Saved entries:
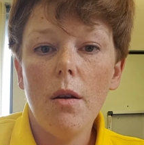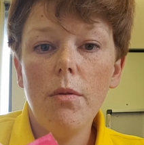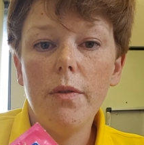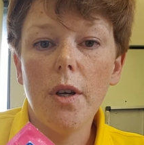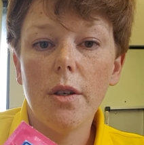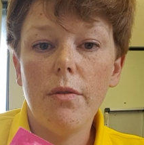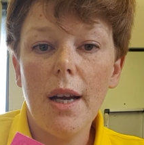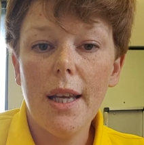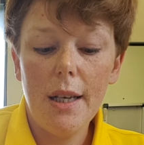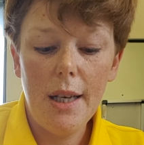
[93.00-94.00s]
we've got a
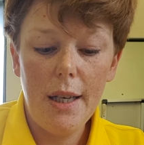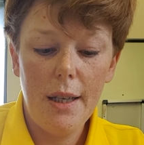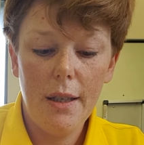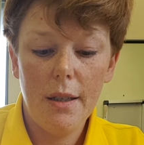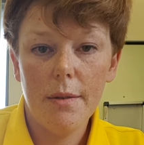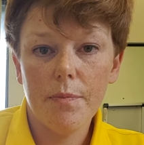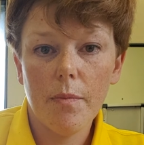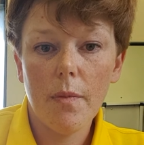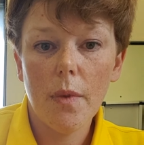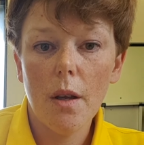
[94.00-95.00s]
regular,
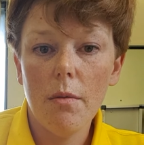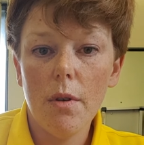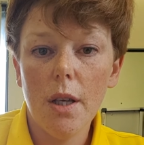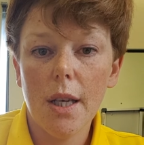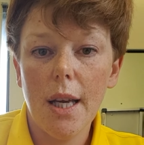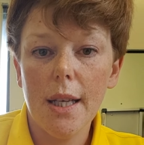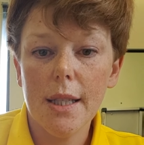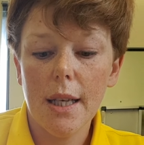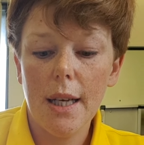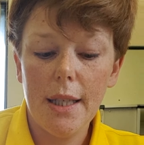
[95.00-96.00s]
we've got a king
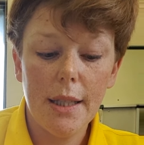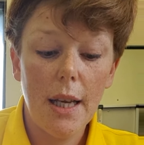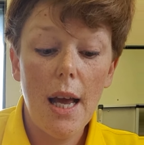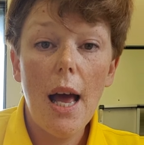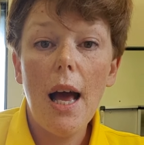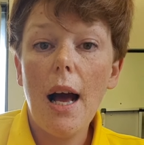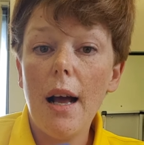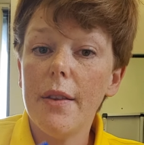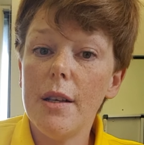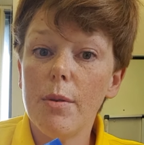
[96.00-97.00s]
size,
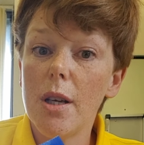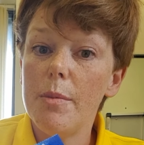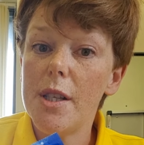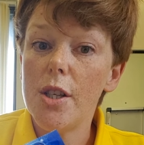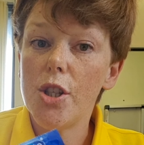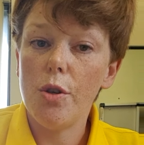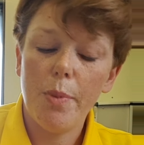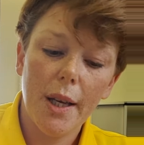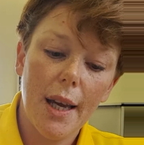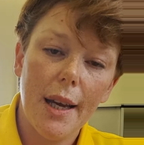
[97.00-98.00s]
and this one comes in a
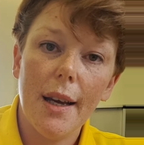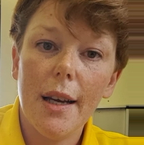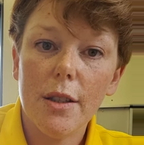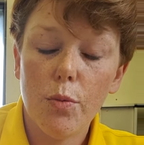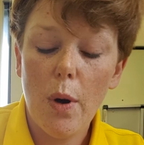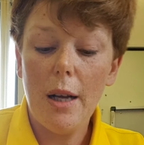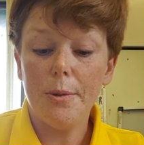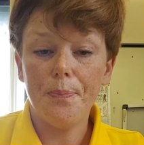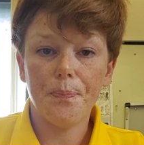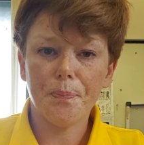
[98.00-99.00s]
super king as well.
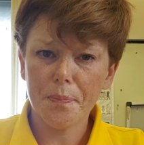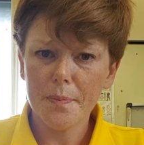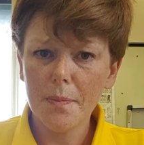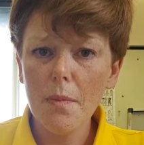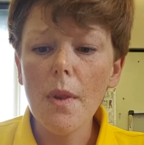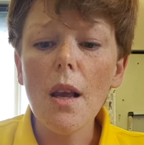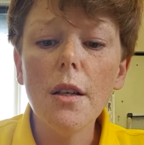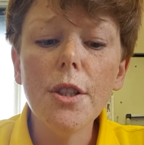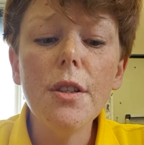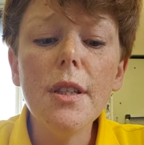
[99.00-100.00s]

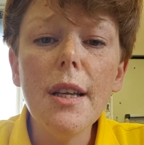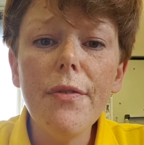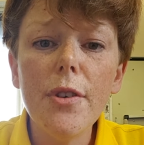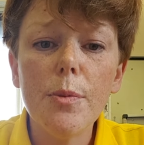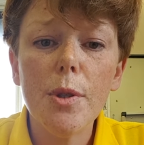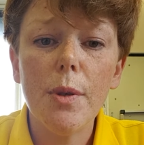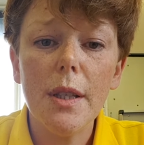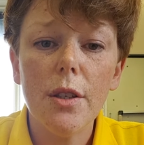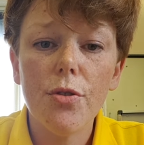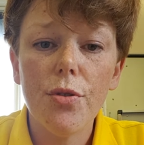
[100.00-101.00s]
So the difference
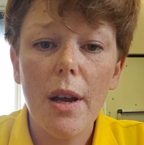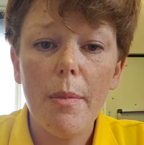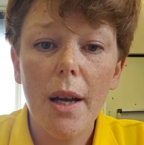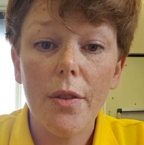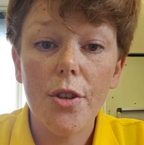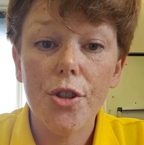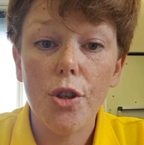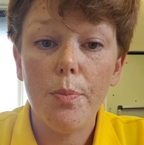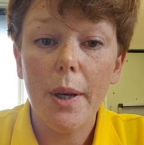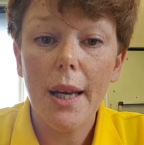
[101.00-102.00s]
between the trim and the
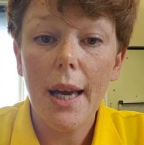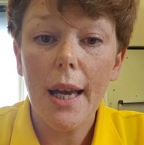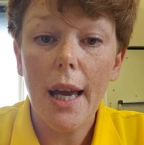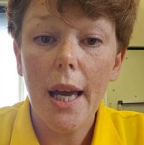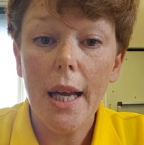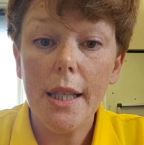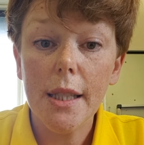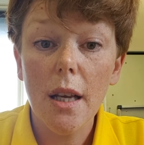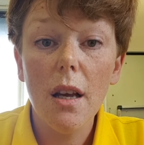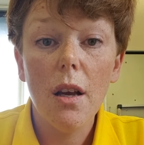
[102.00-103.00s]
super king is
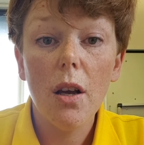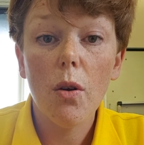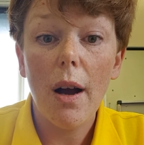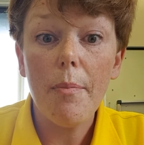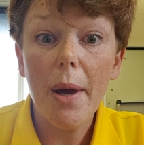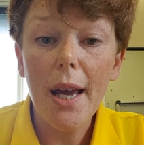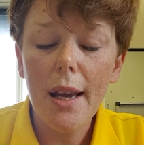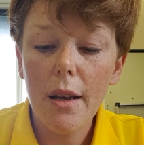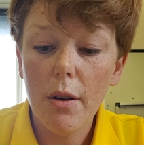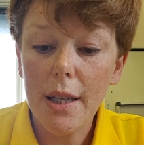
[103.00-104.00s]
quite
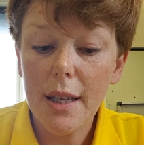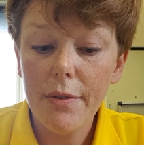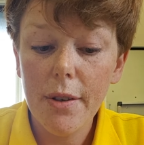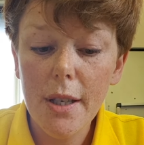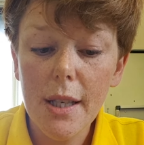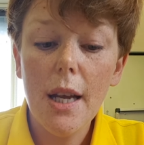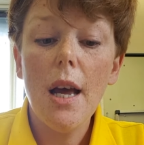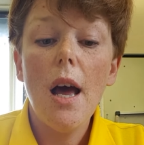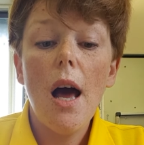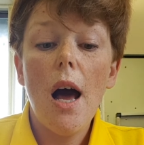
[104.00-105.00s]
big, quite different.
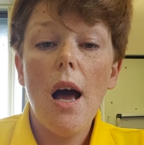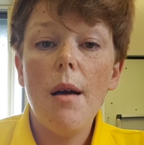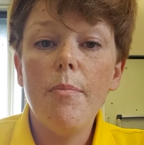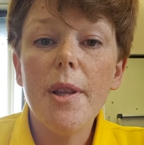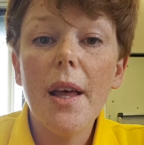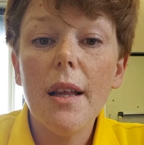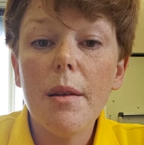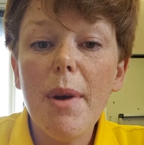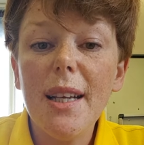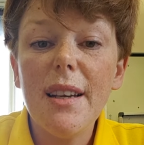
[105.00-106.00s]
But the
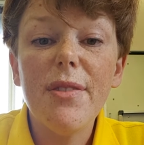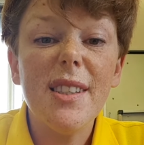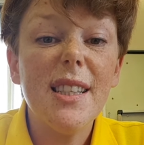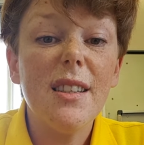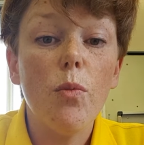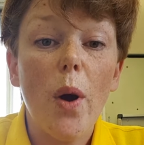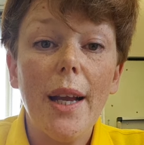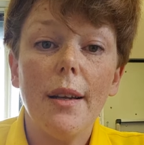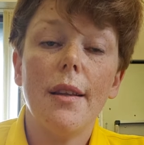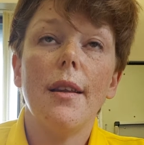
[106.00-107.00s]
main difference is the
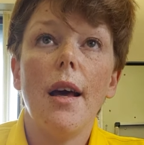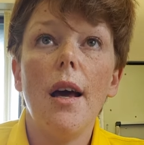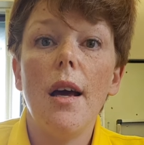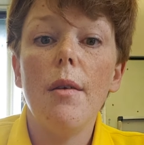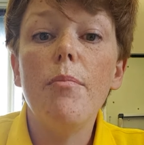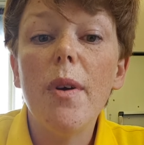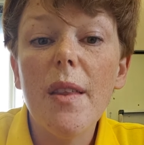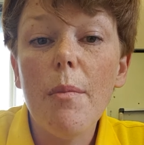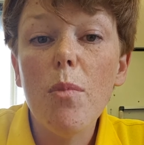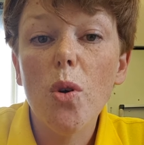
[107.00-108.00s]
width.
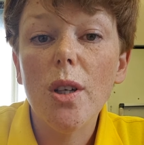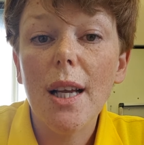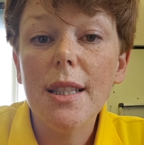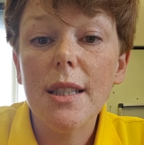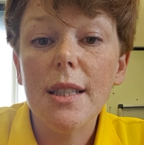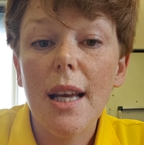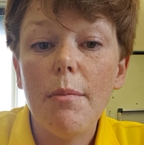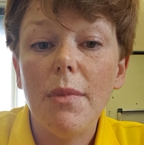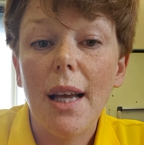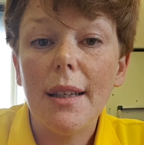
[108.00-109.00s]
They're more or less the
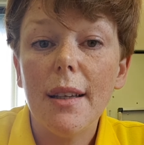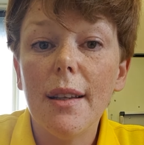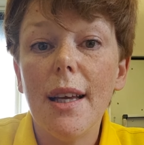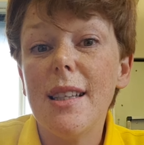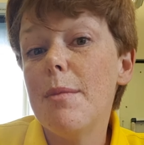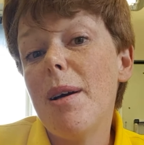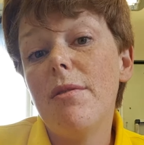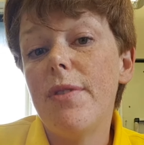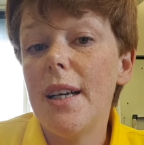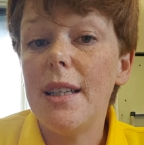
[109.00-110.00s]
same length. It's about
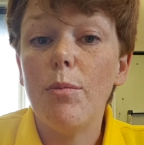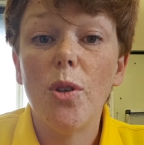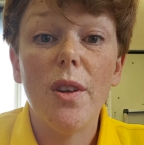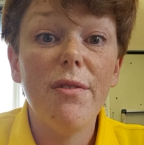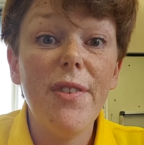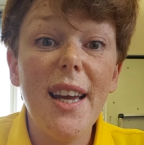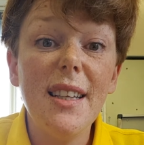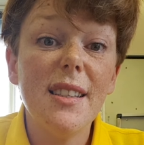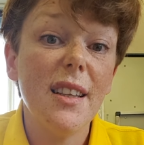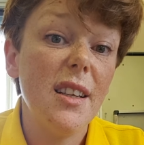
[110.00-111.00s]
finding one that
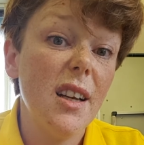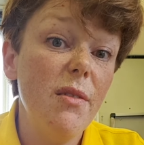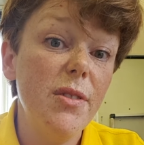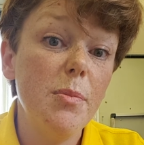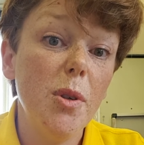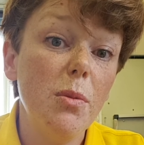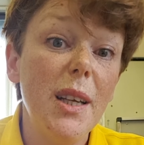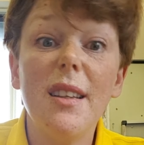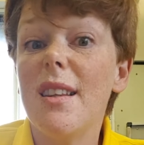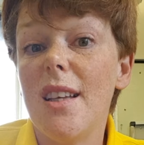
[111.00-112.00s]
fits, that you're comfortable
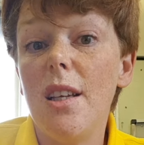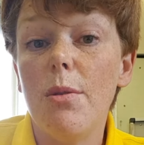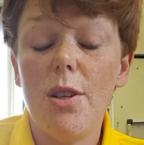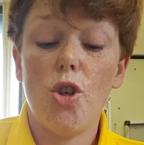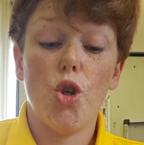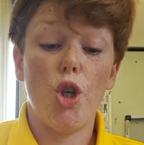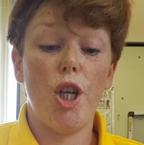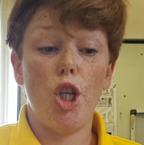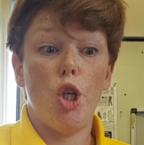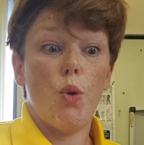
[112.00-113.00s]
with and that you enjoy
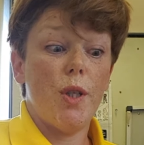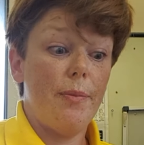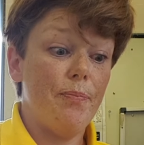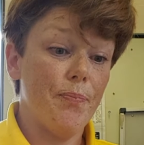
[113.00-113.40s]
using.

EXERCISE DIRECTIONS:
Copy exactly the lines from the line that contains "[101.00-102.00s]" through the last line of the records above, both ends included, but leave out the pictures.

ANSWER SECTION:
[101.00-102.00s]
between the trim and the
[102.00-103.00s]
super king is
[103.00-104.00s]
quite
[104.00-105.00s]
big, quite different.
[105.00-106.00s]
But the
[106.00-107.00s]
main difference is the
[107.00-108.00s]
width.
[108.00-109.00s]
They're more or less the
[109.00-110.00s]
same length. It's about
[110.00-111.00s]
finding one that
[111.00-112.00s]
fits, that you're comfortable
[112.00-113.00s]
with and that you enjoy
[113.00-113.40s]
using.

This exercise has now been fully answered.